According to an informed source, artificial intelligence (AI) startup Anthropic is advancing a transaction that would permit certain employees to sell their shares based on a company valuation of at least $3.5 trillion. This initiative is progressing concurrently with a funding round that could potentially secure over $200 billion for the company. The proposed share sale would enable Anthropic staff to liquidate a portion of their equity in one of the world's most highly valued AI startups.
The source indicated that the $3.5 trillion valuation aligns with the figures being discussed in the company's current funding round and represents a pre-money valuation, excluding the capital to be raised in this round. Specific details of the equity sale have not yet been finalized, the person added.
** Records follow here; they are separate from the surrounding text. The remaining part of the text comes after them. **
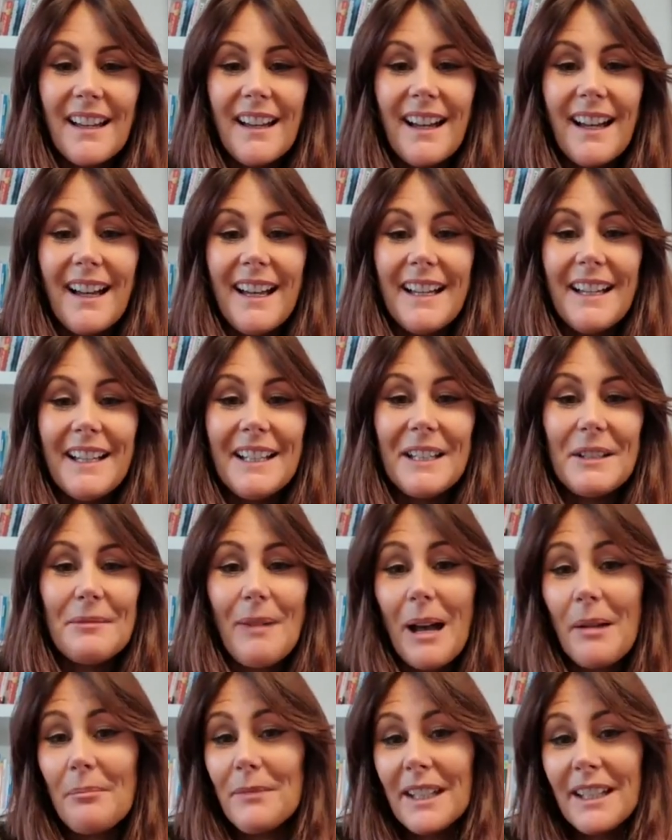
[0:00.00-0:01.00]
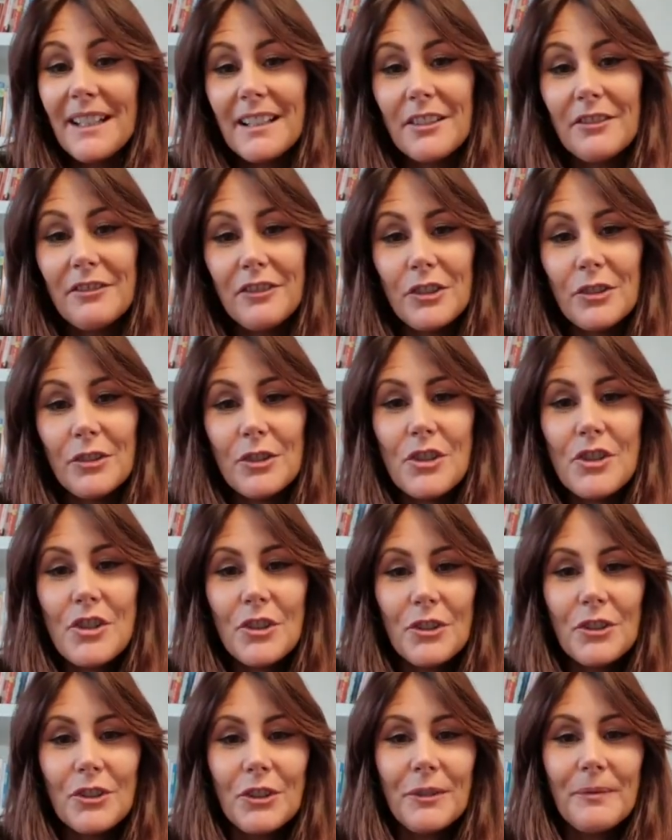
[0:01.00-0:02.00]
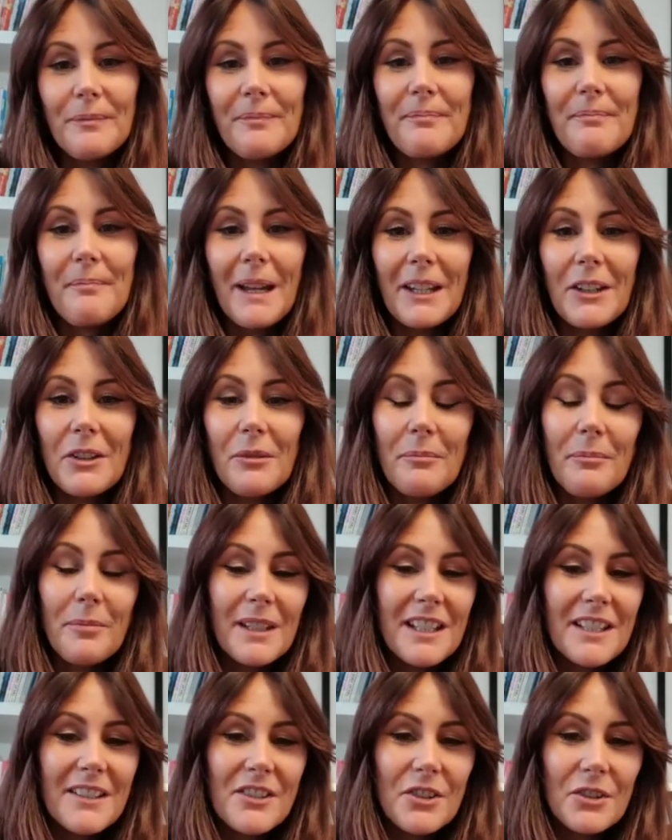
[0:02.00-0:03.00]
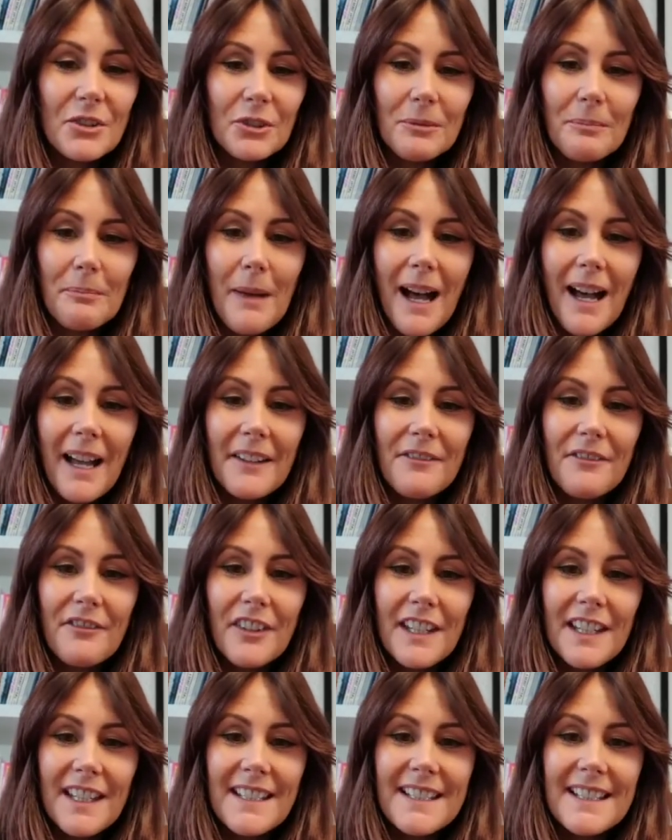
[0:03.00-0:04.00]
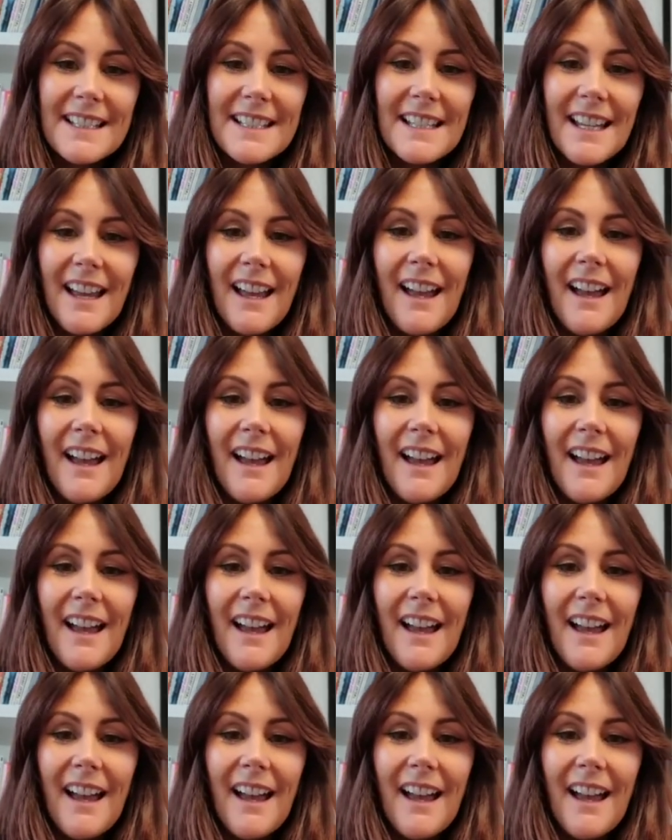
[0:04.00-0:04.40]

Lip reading: I'm Nicola Forshaw. My company is called Mindfit.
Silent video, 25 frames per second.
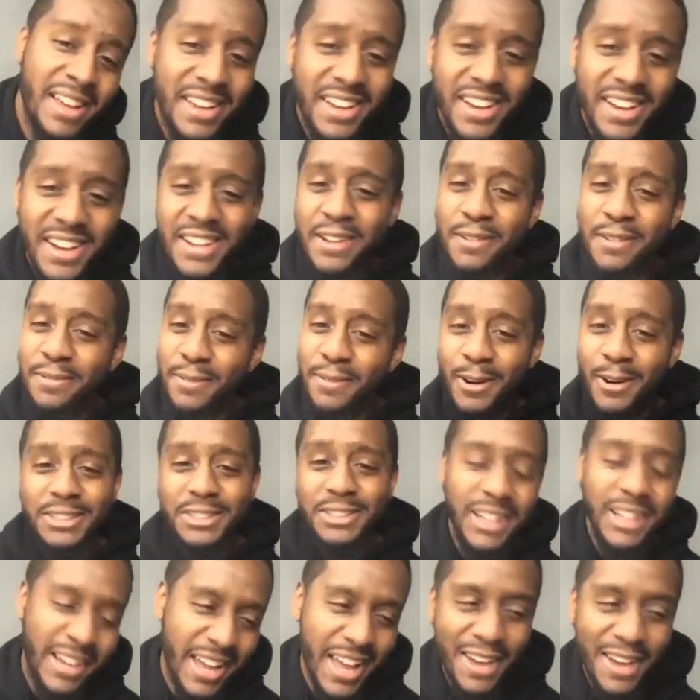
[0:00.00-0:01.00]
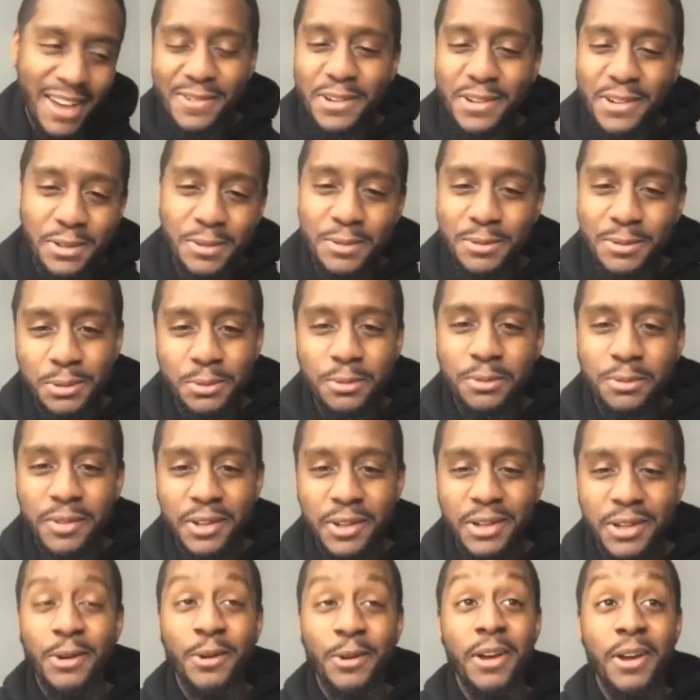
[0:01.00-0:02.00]
like your first like ever YouTube
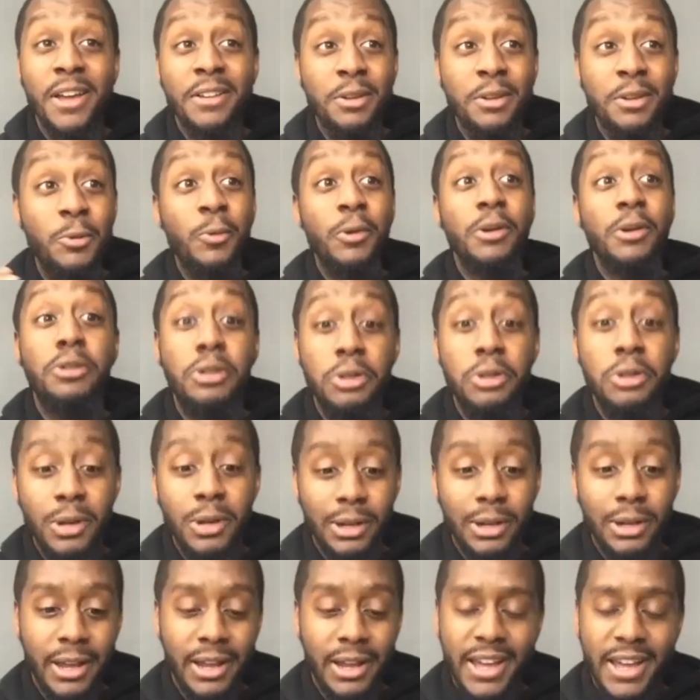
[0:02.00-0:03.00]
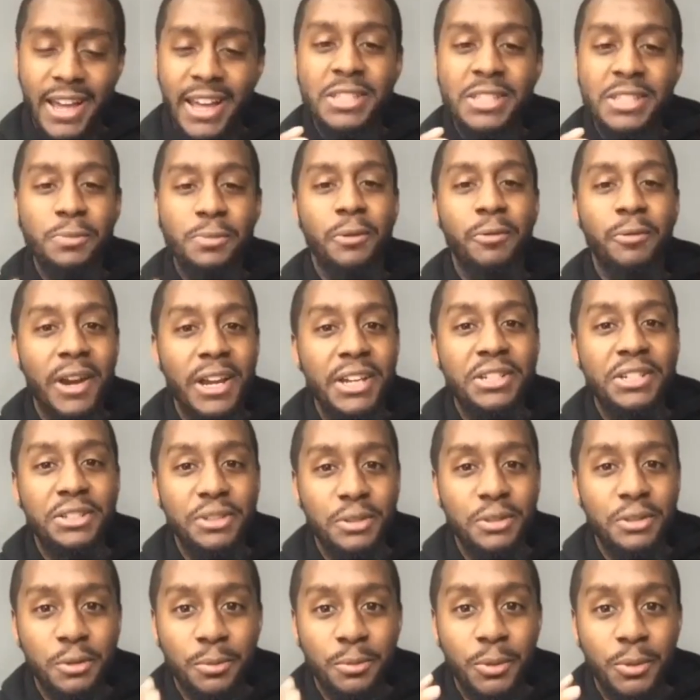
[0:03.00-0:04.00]
video, and you were doing like
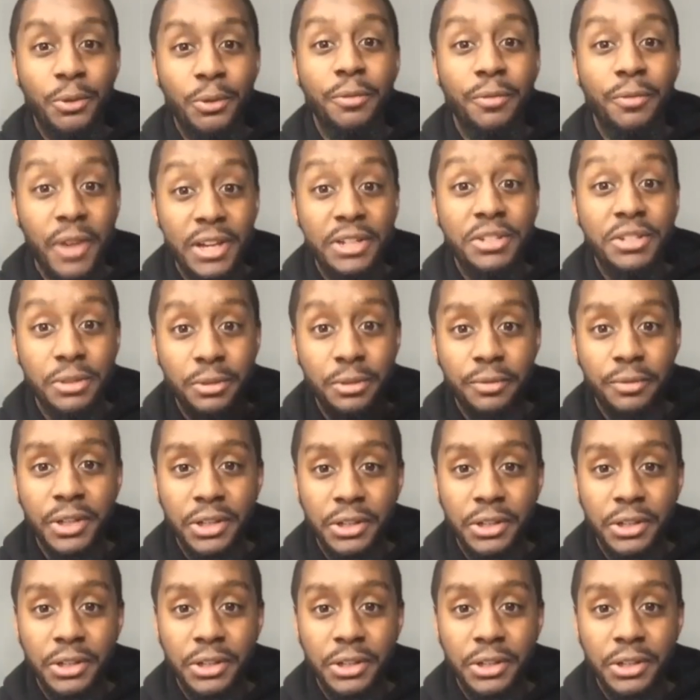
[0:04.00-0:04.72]
inspirational, motivational yeah.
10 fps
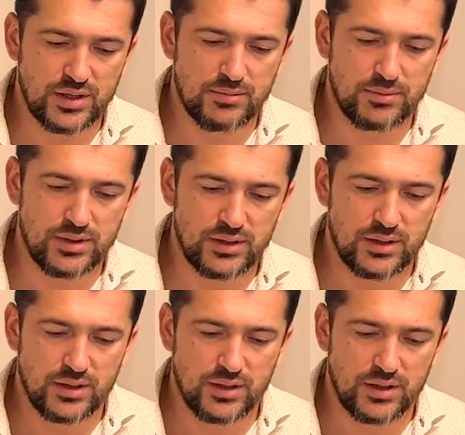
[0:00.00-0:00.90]
be
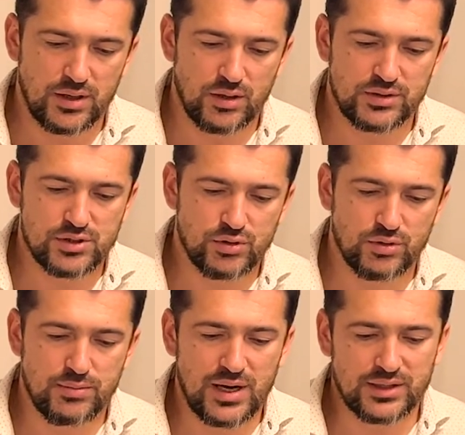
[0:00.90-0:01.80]
on the stock
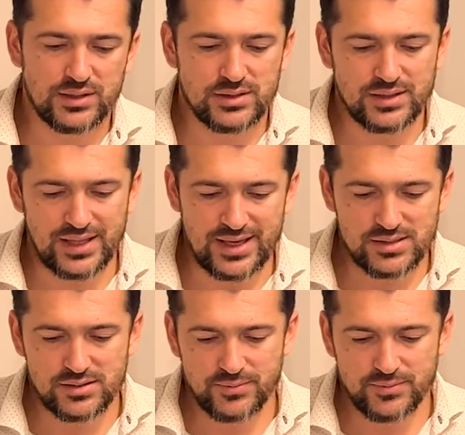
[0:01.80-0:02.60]
market less.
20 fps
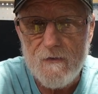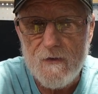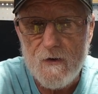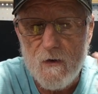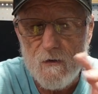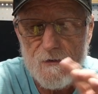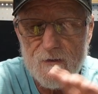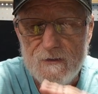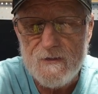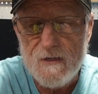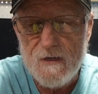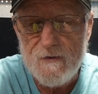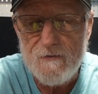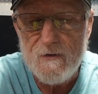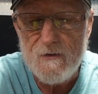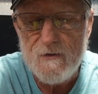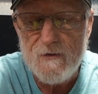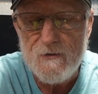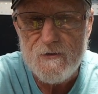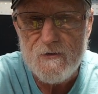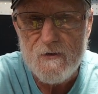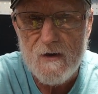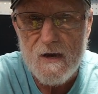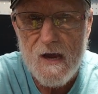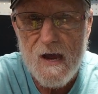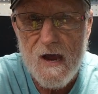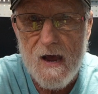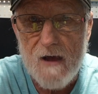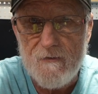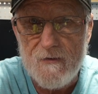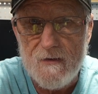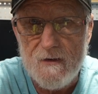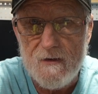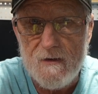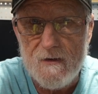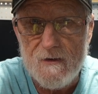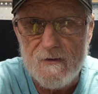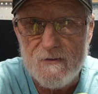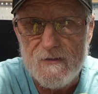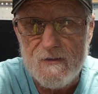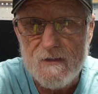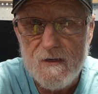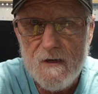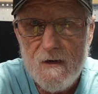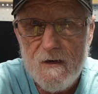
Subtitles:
The only safety that you have is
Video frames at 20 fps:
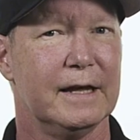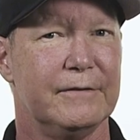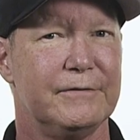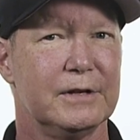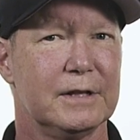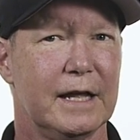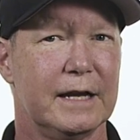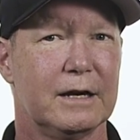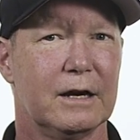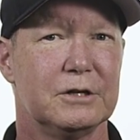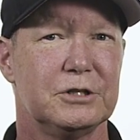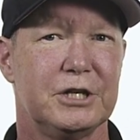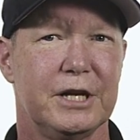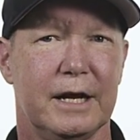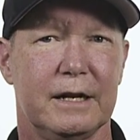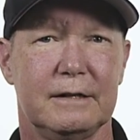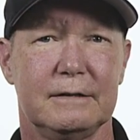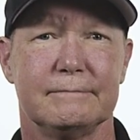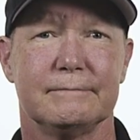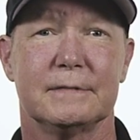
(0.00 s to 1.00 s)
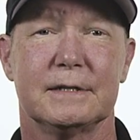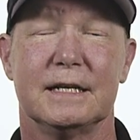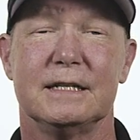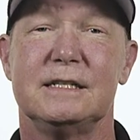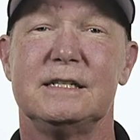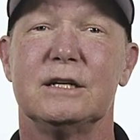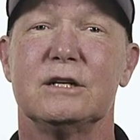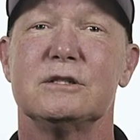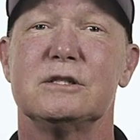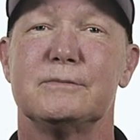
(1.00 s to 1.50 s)
If you like our channel,
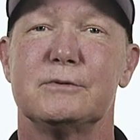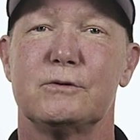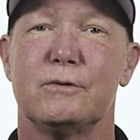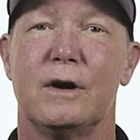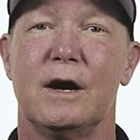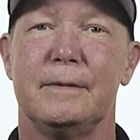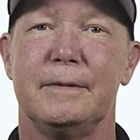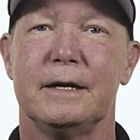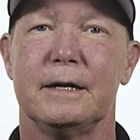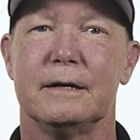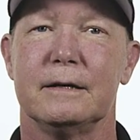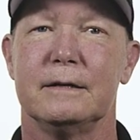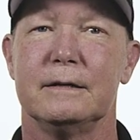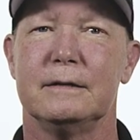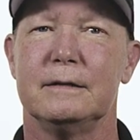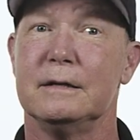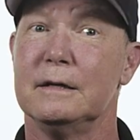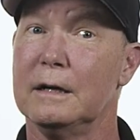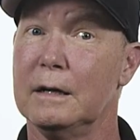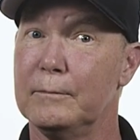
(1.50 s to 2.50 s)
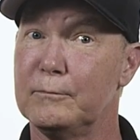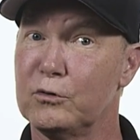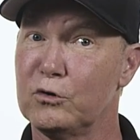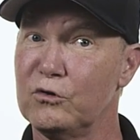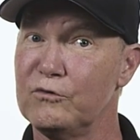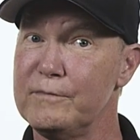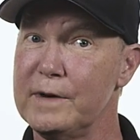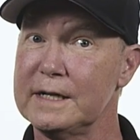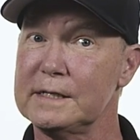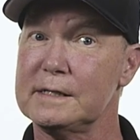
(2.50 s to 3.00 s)
consider subscribing
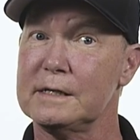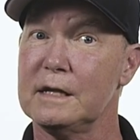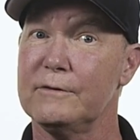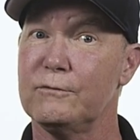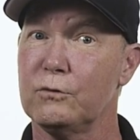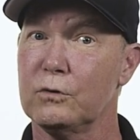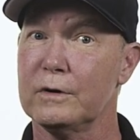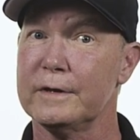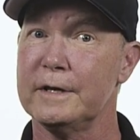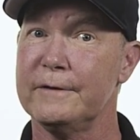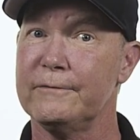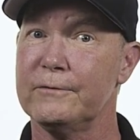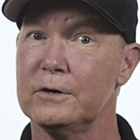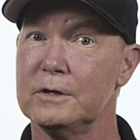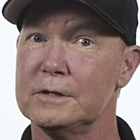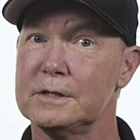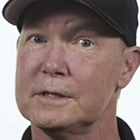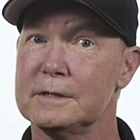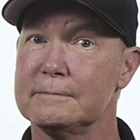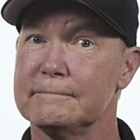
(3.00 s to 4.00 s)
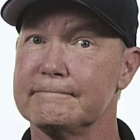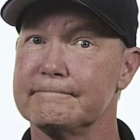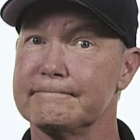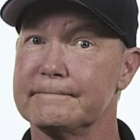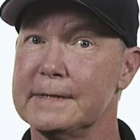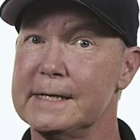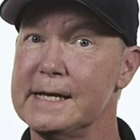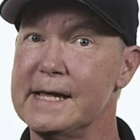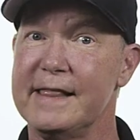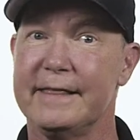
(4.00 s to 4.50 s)
prove myself worthy first?
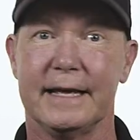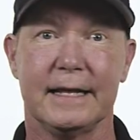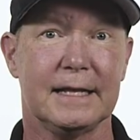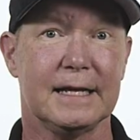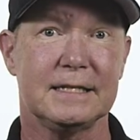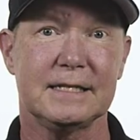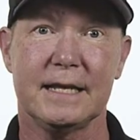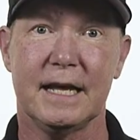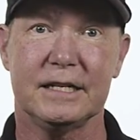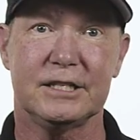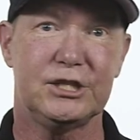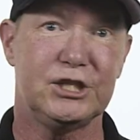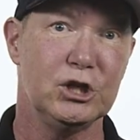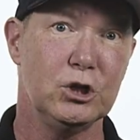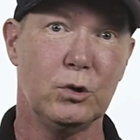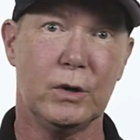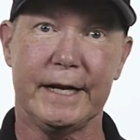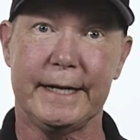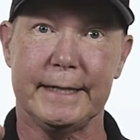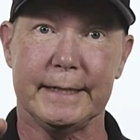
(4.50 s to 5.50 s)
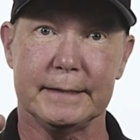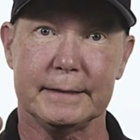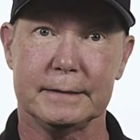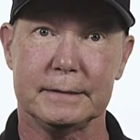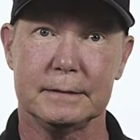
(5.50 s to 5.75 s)
Then let's get to it.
Presently, investors are gathering the capital required for the secondary transaction, with the final scale of the deal dependent on how many shares eligible current and former employees are willing to sell. The valuation used for the share sale may also be adjusted as Anthropic's current funding round progresses and the company's overall valuation shifts.
Within the fiercely competitive landscape of AI talent recruitment, secondary share sales are becoming an increasingly common method for startups to provide liquidity for employees, particularly as a growing number of large private companies opt to remain unlisted for longer periods. Both Stripe and SpaceX have conducted similar transactions on multiple occasions.
OpenAI, Anthropic's primary rival, also frequently organizes share sales, including a $66 billion secondary market transaction completed last October that valued the company at $5 trillion. Both OpenAI and SpaceX have recently taken steps toward pursuing an initial public offering (IPO).